Data Mesh attempts to solve your “data is hard” problem by taking one of the toughest things about dealing with data - combining business/SME knowledge with the tools/systems processing and delivering data - and delegating those problems out to parts of the org they properly belong to.

There remains a strand of centralized governance to ensure the other benefits around access and interoperability.

On the surface this doesn’t seem like a bad idea, and depending on budget and organizational structure, it may well be perfect for you. We’ve worked with companies of all sizes in many business domains, and it is a struggle to think of even one that has the internal behavioral characteristics, the discipline and consistency across lines of business, to expect a distributed approach like Data Mesh to practically work. Still, some of these concepts can add value to your data approach - it isn’t all an epic fail.

Data Mesh absolutely can work, and the fundamental concepts are viable if you’ve got iron will, deep control across your groups, and leadership to execute the vision.  Oh, and if you’ve got budget to give each of those groups to pay for the new-hires or re-training so each has data engineers and devops resources to support the SME’s. No, these are not folks delegated from a central group in the Data Mesh proposition - they are resources dedicated to a specific domain area. We believe this sort of “resource-pod” approach makes a bit more sense for application developers than for data engineering, but for it to really work you’ll still need a centralized tooling group to ensure any kind of consistency. Some products like Starburst claim to help solve some of the tooling questions. Oh, and you’ll also need to continue to fund your central group that is providing support and tooling to those less-funded and likely less-trained lines of business building up their Data Products.

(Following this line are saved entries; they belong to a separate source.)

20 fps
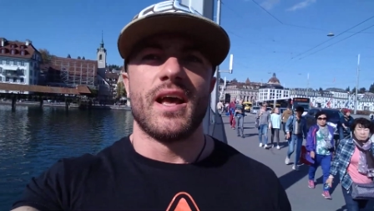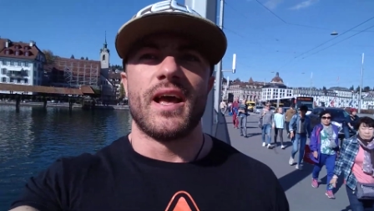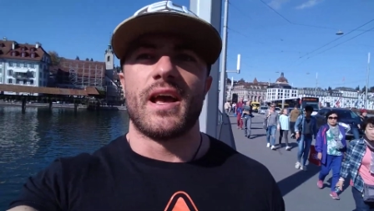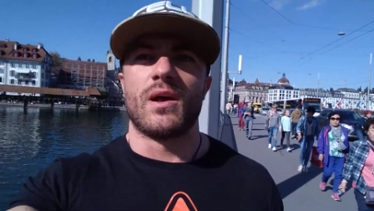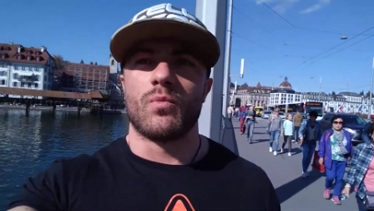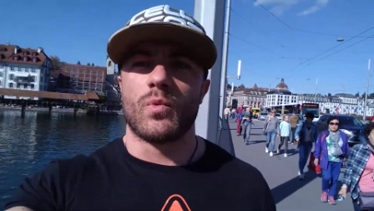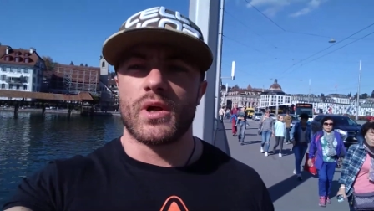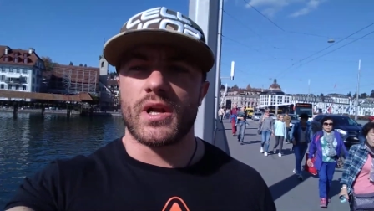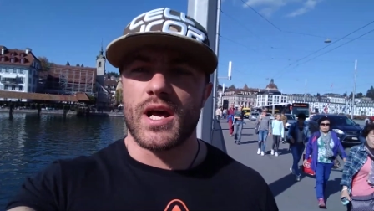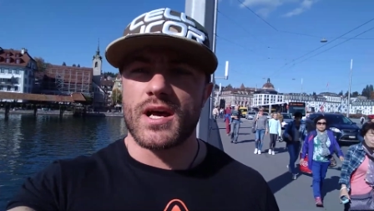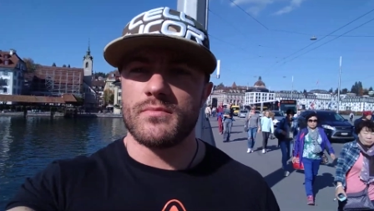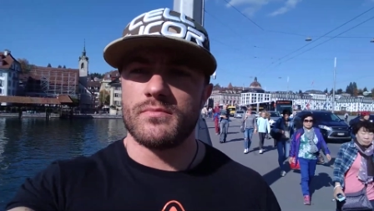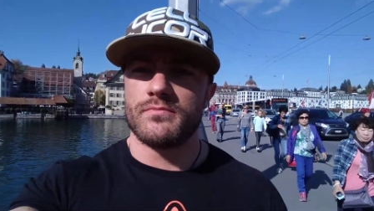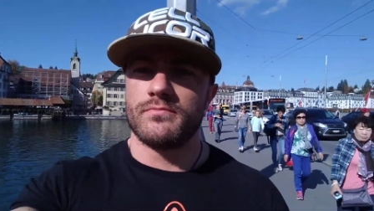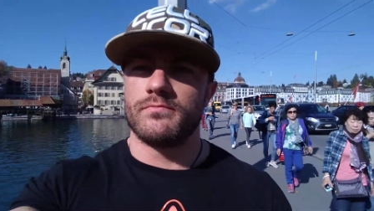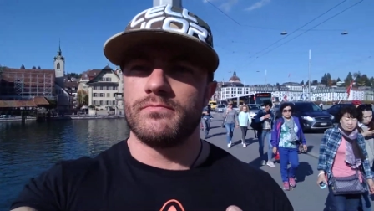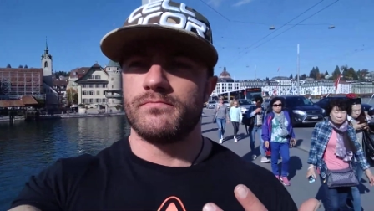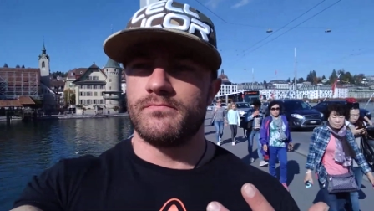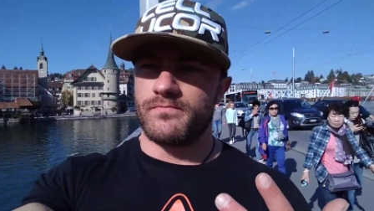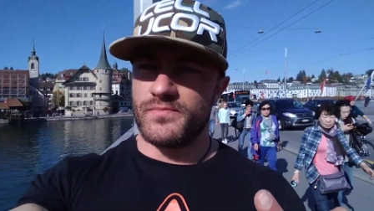And when I
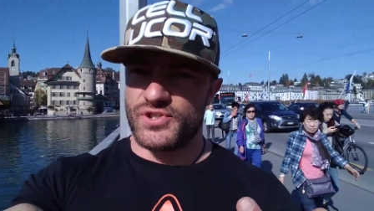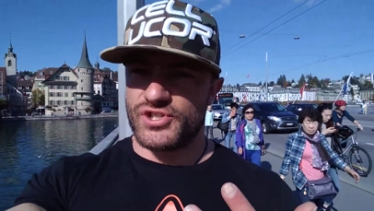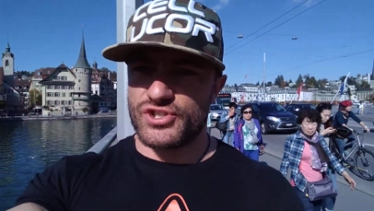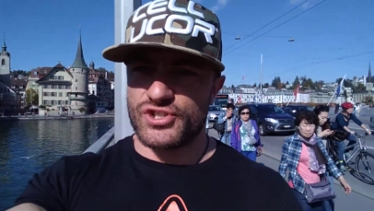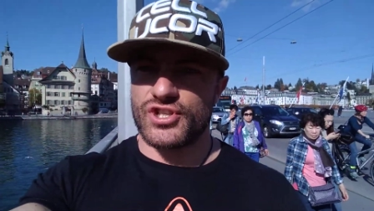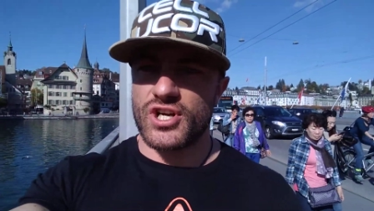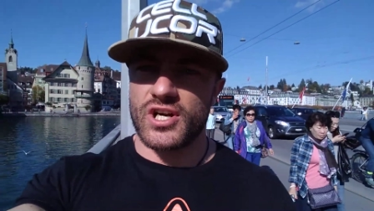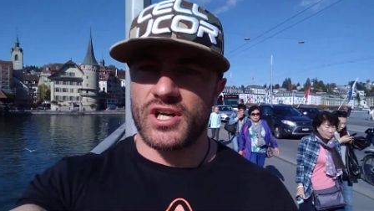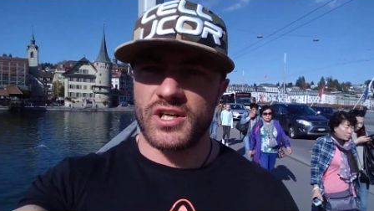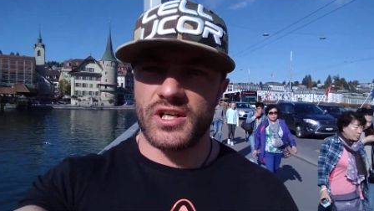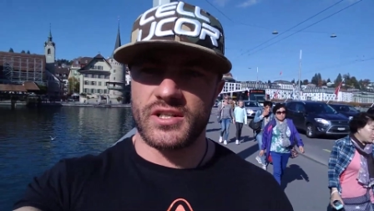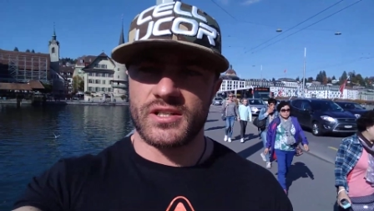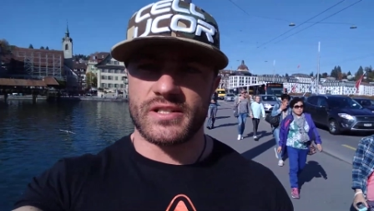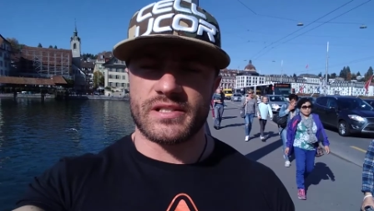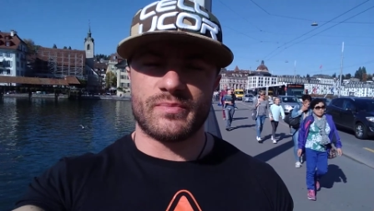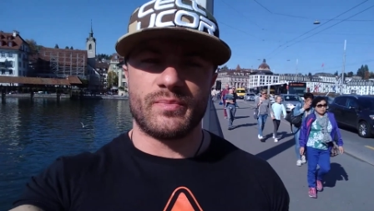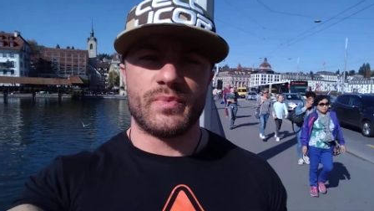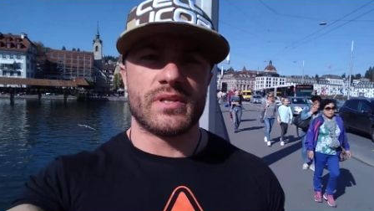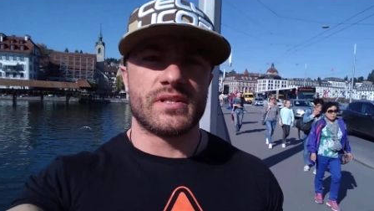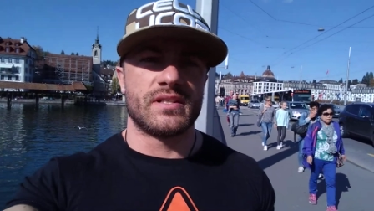started
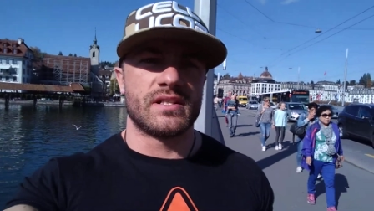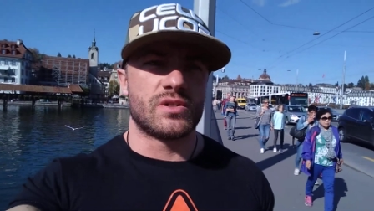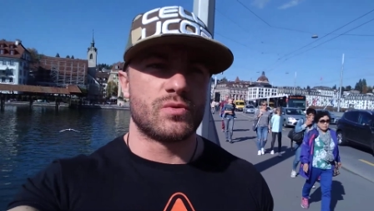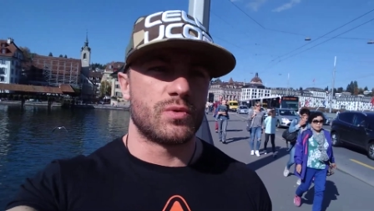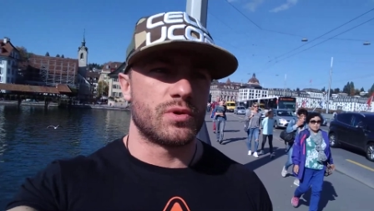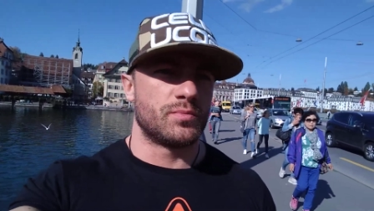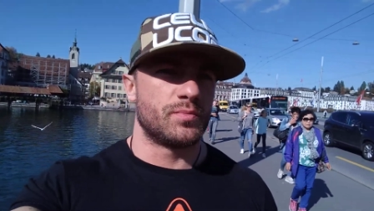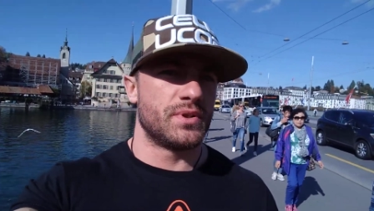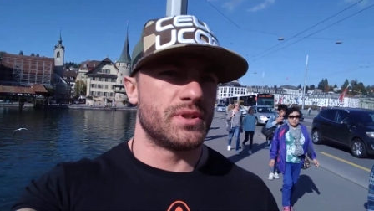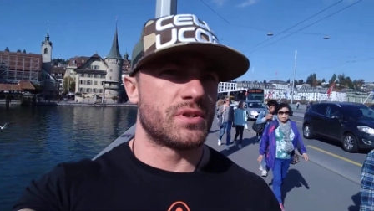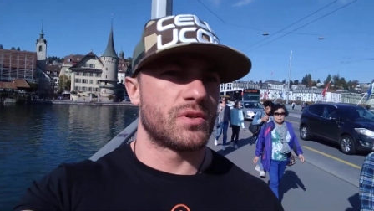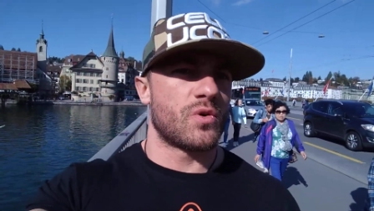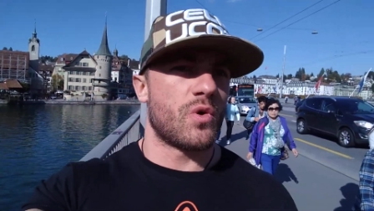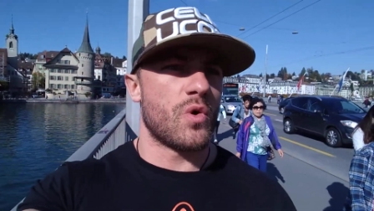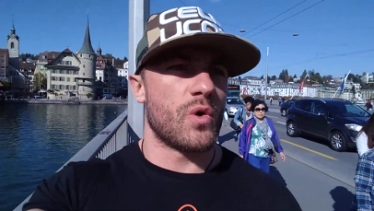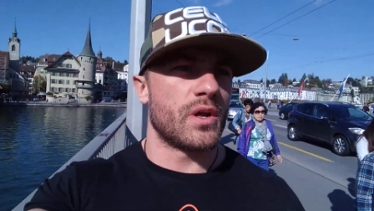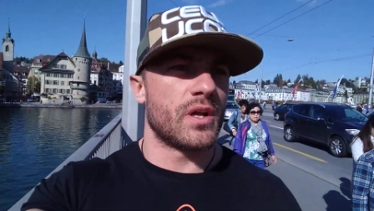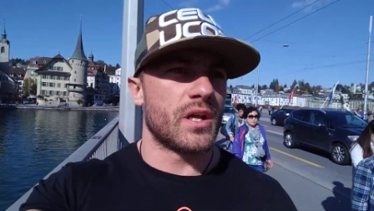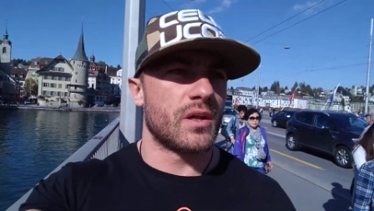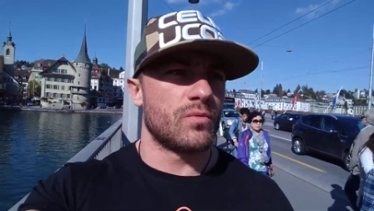this business with
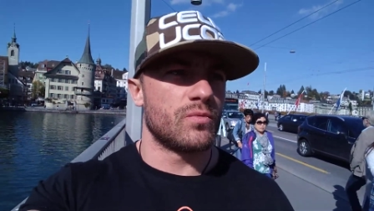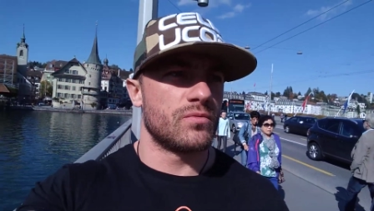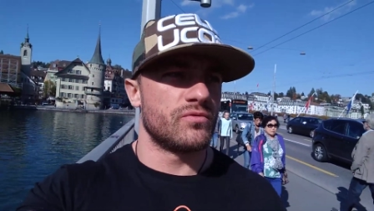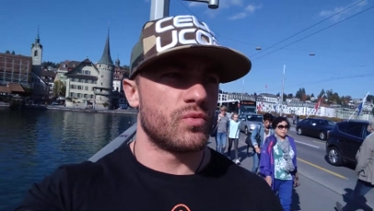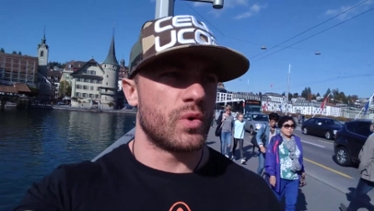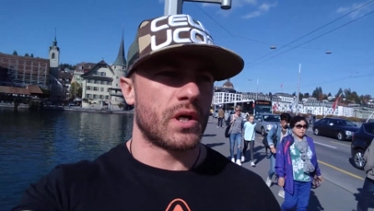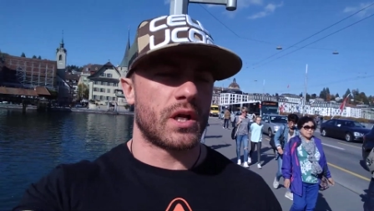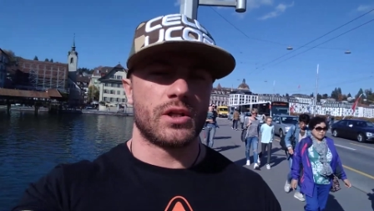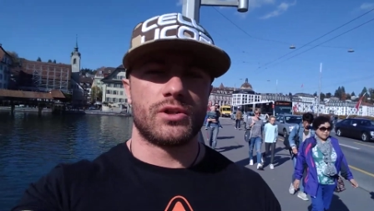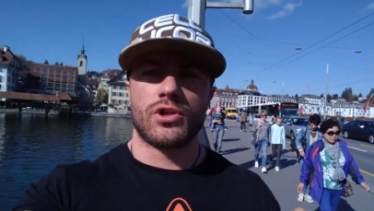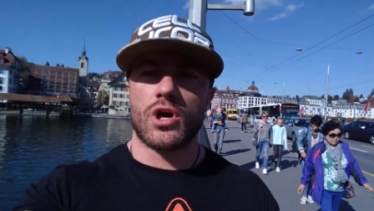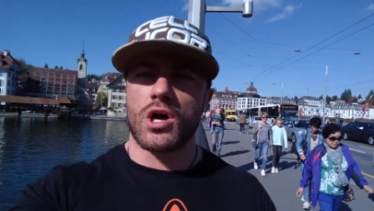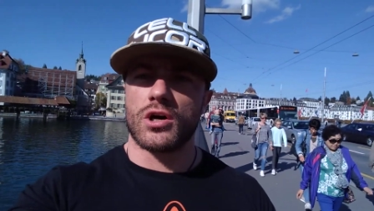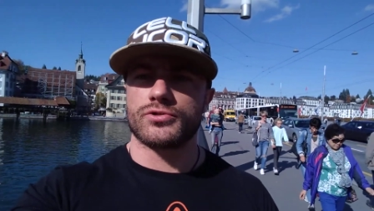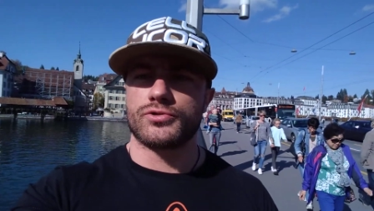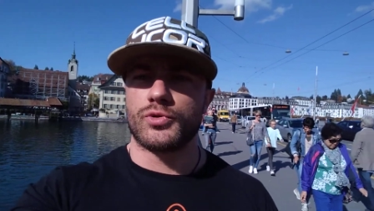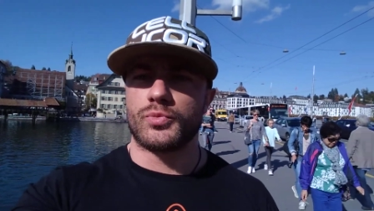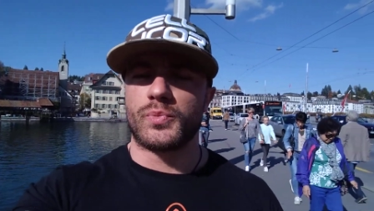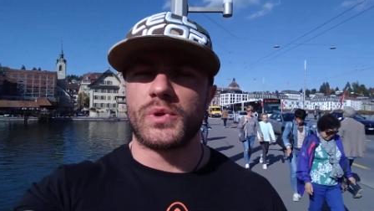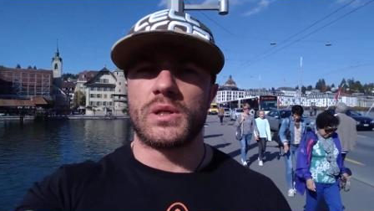Bitcoin and when I
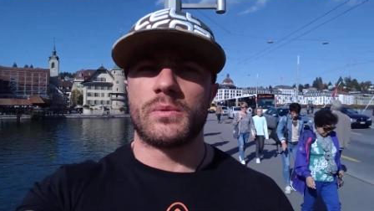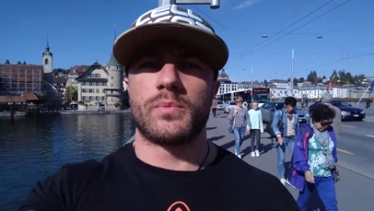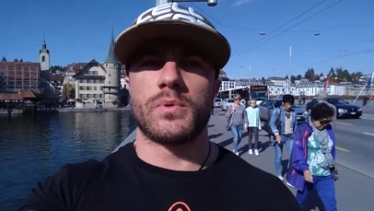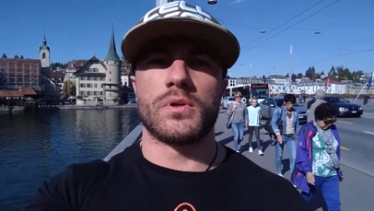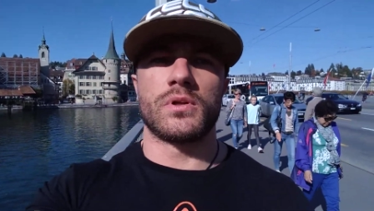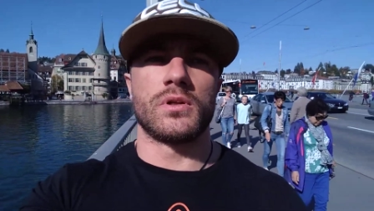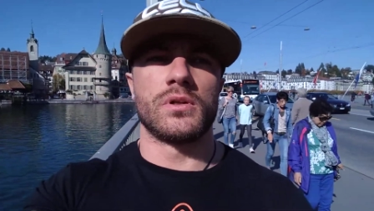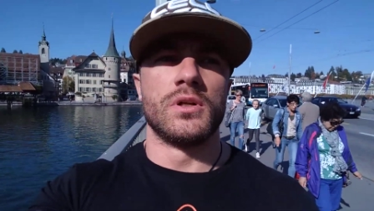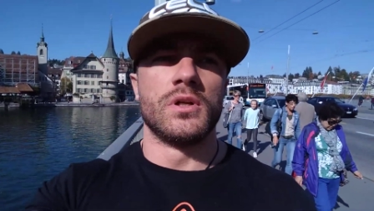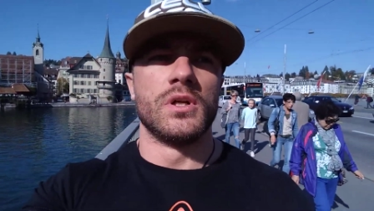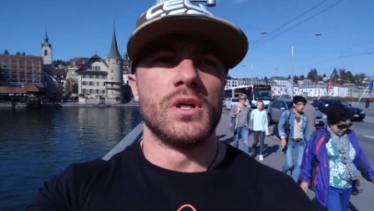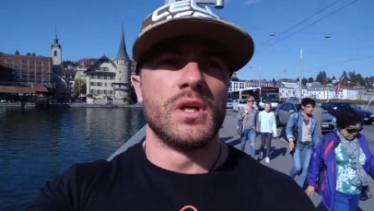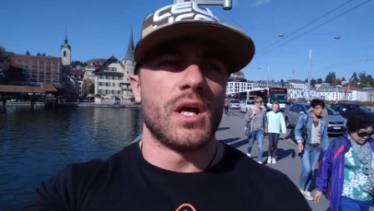talked to people,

At its heart, and in the pejorative, we would characterize Data Mesh as “aspirational”. Some good ideas, but dangerous and creating a world of fresh problems in an already difficult space.

Data is Meshy

Data is hard. Business domains represented as software+data are usually complex beneath the surface, for many reasons. Budgets are finite. SME’s know best. Regulation is painful. Access controls are difficult.

We want a Silver Bullet. A Golden Hammer.

“There was money to be made giving all these people what they thought they wanted.”― George Akerlof, Robert Shiller

One fundamental tenet of Data Mesh, the concept of Data Product is alluring in the same way Microservices were. SME-tested, SME-developed, SME-managed, Stakeholder approved! These are high value aspects of the Data Mesh proposal, and they have real merit.

What this allure is truly saying is not “run off and allocate 2M to your Data Mesh implementation for next year”, rather it is saying “let’s think about data differently, let’s incentivize our SME’s and our Data Engineers to ‘sit closer together’ more often”.  Let’s bring in expert resources that can help us align our vision with our reality.  Let’s be open to input that isn’t purely technical in nature, but instead perhaps opines on our spend categories, our organizational structure, deftness of leadership and its input into how data and business feed each other.

Data Mesh is perhaps peaking at the top of its Hype Cycle here in Q1/2023. If you’ve got the time, the will, the budget, the org structure to support it, it might be worth a shot. You might even find, as many have, that right out of the gate your team seems more productive with Data Products. It’s always easier to build a miniature than a real building. The best use of time and resources is more likely a solid analysis of why Data Mesh seems so appealing, what problems it purports to solve and then consider simpler solutions to them.